Data extracted from a collection:

━━━━━━

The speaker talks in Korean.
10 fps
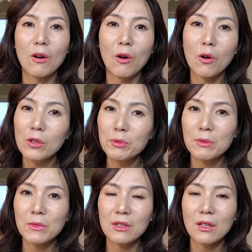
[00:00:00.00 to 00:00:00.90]

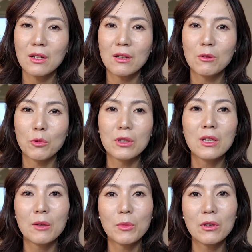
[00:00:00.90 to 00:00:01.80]
어렵습니다.
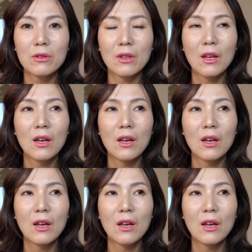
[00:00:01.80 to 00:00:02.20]
왜냐하면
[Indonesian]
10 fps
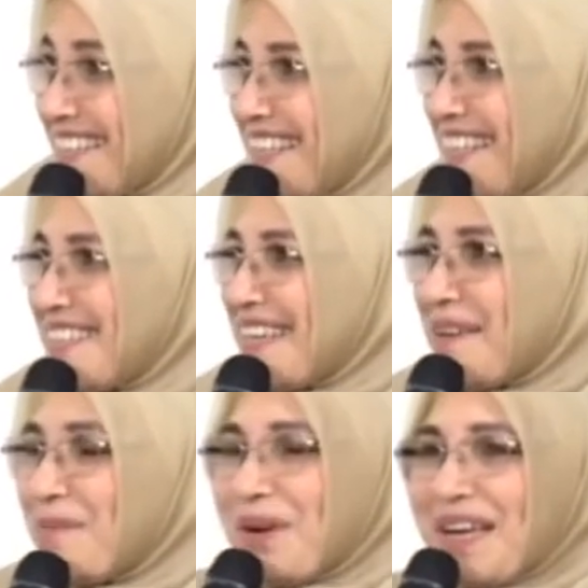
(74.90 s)
Jadi saya
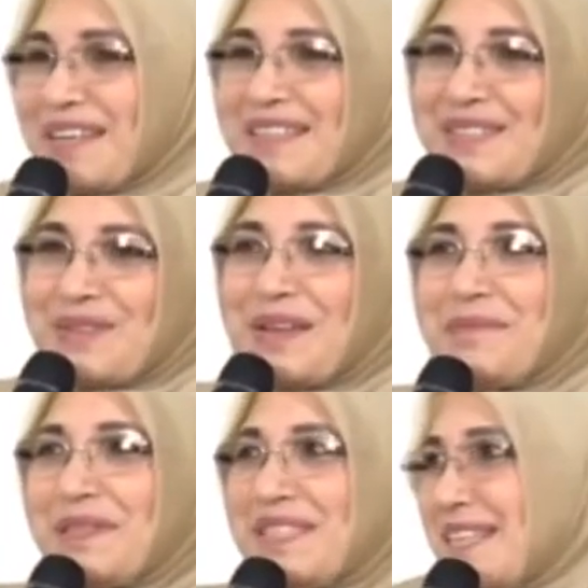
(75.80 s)
bukannya sudah
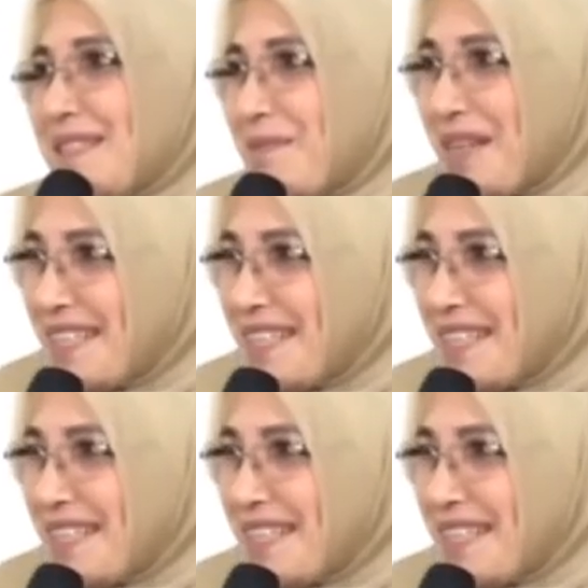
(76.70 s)
bisa semuanya.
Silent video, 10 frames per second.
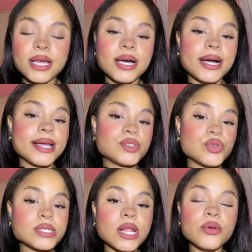A
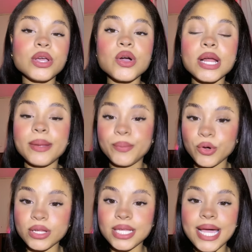Jesús lo único que le
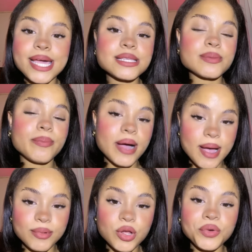importa es
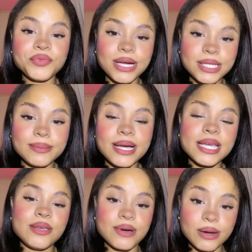Pablo, Fátima
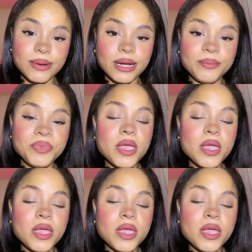y Bárbara.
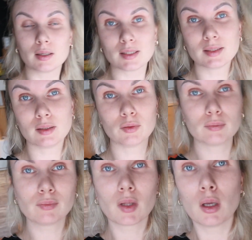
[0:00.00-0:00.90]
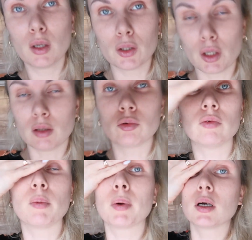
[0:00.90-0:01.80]
красиво. Не, не
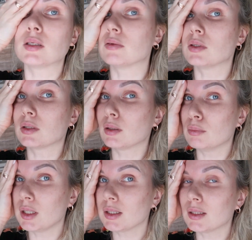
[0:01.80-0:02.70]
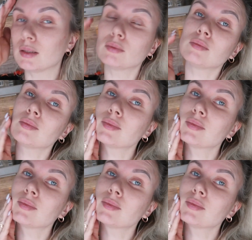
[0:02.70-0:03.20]
буду вам показывать, такая бледная.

━━━━━━

### BRIEF
When you copy the data, keep every line exact and drop the pictures.

### SOLUTION TO THIS EXERCISE
The speaker talks in Korean.
10 fps
[00:00:00.00 to 00:00:00.90]

[00:00:00.90 to 00:00:01.80]
어렵습니다.
[00:00:01.80 to 00:00:02.20]
왜냐하면
[Indonesian]
10 fps
(74.90 s)
Jadi saya
(75.80 s)
bukannya sudah
(76.70 s)
bisa semuanya.
Silent video, 10 frames per second.
A
Jesús lo único que le
importa es
Pablo, Fátima
y Bárbara.
[0:00.00-0:00.90]
[0:00.90-0:01.80]
красиво. Не, не
[0:01.80-0:02.70]
[0:02.70-0:03.20]
буду вам показывать, такая бледная.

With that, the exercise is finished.